Remote witnessing, informal wills

On 12 May 2020, the COVID-19 Omnibus (Emergency Measures) (Electronic Signing and Witnessing) Regulations 2020 (the Regulations) came into force in Victoria. The Regulations allowed for the electronic signature and remote witnessing of various types of documents, including Wills under the Wills Act 1997 (the Act).

Witnesses could observe a testator sign a Will electronically or on hard copy over an audio-visual link. The testator would then transmit a copy of the Will to the first witness to sign electronically or on hard copy, after which the first witness transmits a copy to the next witness who repeats these steps. Finally, a copy of the signed Will is returned to the testator.

Importantly the testator and each of the witnesses must sign and date a final certification that the entire document is a true copy of the will which has been executed, in conformity with r 41(5)(f).

“I, [name] attest that this document was signed in counterpart and witnessed by me by audio-visual link following the COVID-19 Omnibus (Emergency Measures) (Electronic Signing and Witnessing) Regulations 2020.”

For the Will to be valid, all the above steps were to occur on the same day.


The deceased died on 21 October 2020 survived by her husband, she was not survived by any children.

Re O’Day [2023] VSC 169 is an application for a grant of probate of a document described as a will of the deceased dated 15 October 2020 (the Document) and prepared during the COVID-19 pandemic.
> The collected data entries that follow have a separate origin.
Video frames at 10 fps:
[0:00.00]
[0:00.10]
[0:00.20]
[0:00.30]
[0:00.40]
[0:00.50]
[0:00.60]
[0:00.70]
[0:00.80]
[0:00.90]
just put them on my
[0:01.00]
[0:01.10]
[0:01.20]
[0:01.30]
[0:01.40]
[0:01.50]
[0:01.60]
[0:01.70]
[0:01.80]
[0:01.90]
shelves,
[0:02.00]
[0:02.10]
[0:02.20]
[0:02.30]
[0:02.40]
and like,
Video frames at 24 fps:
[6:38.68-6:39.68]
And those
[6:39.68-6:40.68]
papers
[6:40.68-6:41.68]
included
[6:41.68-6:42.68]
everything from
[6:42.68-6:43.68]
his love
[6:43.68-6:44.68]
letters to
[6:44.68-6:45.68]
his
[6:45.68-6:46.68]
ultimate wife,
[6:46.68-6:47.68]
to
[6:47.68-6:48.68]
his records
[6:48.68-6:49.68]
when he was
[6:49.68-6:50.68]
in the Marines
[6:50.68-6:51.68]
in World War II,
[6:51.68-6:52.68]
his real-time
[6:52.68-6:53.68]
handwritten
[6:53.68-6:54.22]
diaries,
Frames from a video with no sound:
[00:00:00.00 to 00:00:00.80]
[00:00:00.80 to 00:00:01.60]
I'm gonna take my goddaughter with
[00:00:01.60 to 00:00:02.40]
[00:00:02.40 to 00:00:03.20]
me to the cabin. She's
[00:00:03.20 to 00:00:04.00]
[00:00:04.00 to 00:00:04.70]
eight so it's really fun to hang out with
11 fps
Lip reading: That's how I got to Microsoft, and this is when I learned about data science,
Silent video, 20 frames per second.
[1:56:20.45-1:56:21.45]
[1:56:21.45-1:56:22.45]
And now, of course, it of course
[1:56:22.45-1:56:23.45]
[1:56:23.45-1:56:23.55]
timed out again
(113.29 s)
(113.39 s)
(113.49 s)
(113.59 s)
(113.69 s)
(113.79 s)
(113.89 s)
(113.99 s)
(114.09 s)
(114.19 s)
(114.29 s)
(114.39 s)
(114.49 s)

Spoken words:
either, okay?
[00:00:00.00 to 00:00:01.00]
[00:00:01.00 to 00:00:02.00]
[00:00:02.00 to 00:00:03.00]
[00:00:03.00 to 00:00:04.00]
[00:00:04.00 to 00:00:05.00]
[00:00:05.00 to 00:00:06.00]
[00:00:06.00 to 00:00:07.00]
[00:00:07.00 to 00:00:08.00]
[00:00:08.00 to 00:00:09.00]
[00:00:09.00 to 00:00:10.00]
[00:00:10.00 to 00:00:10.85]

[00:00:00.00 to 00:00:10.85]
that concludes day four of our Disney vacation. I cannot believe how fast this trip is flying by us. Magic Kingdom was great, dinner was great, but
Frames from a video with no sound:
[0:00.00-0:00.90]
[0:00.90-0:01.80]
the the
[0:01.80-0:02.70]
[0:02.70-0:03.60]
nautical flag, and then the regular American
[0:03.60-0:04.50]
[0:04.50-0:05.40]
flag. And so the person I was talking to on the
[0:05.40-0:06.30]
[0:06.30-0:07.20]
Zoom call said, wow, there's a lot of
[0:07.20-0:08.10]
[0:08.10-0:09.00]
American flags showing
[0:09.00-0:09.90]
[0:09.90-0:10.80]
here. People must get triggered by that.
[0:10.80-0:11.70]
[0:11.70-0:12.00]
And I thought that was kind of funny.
The deceased instructed her solicitor to prepare and electronically sign the Document on her behalf; followed by two witnesses under ss 41(5)(a)-(e) of the Regulations and s 7(1) of the Act.

However, after the Document was executed and witnessed the solicitor did not write and sign a statement on the Document to the effect that it was a true copy of the will which had been executed in conformity with reg 41(5)(f) of the Regulations.

Application for probate

The plaintiff made an application for a grant of probate of the Document on 4 December 2020. However the Registrar found that due to the non-conformity with reg 41(5)(f) of the Regulations, the Document could only be admitted to probate as an informal will under s 9 of the Act.

There are three requirements for an informal will to be admitted to probate under s 9 of the Act:

  • (a) there must be a document;
  • (b) that document must express or record the deceased’s testamentary intentions; and
  • (c) that document must have been intended by the deceased person to be their will.

The Supreme Court was satisfied of the first two requirements in this case.

Testamentary capacity

The propounder of a will must establish that at the time a testator signs their will they have testamentary capacity, as set out in Banks v Goodfellow.

However, an exception to this approach is provided under Parker v Felgate where a testator who lacks testamentary capacity at the time of execution of their will may make a valid will if:

  • (a) the testator has testamentary capacity at the time when they give instructions to a solicitor for the preparation of the will;
  • (b) the will is prepared to give effect to the instructions;
  • (c) the will continues to reflect the testator’s intention; and
  • (d) at the time of execution, the testator is capable of understanding and does understand, that they are executing a will for which they have given instructions.

Additionally, as the deceased’s estate was valued at over $1,000,000, the consent of all affected persons would be required for a grant of probate to be made.

Beneficiaries consent

Consents of twelve of the thirteen affected persons were later filed, however, the remaining beneficiary, was unable to give consent as she was a minor.

The Registrar of Probates notified the plaintiff on 30 March 2021 that as:

  • (a) consent to the Registrar exercising the power of the Court under s 9(5)(b)(i) of the Act had not been filed and, in the event, the minor was unable to provide consent; and
  • (b) they were not satisfied that the plaintiff had established that the deceased had capacity at the time of executing the will,

it was necessary for the matter to be referred to the Court for determination.

On 9 December 2021, orders were made for the plaintiff to give notice of this application and for leave to be granted to the minor beneficiary by a litigation guardian, to file a summons to be joined as a party to the proceeding by 28 January 2022.  No summons for joinder was subsequently filed.

The decision

The evidence of the plaintiff concerning the signing of the Document together with the solicitors’ observations satisfied the court that, on 15 October 2020, the deceased had sufficient capacity to appreciate that she was signing a will that had been prepared following her instructions.

Additionally upon executing the Document, the deceased believed and intended it to be her will, and she had testamentary capacity at the time she instructed the solicitor to prepare the Document.

The Court ordered that the Document be admitted to probate as an informal will.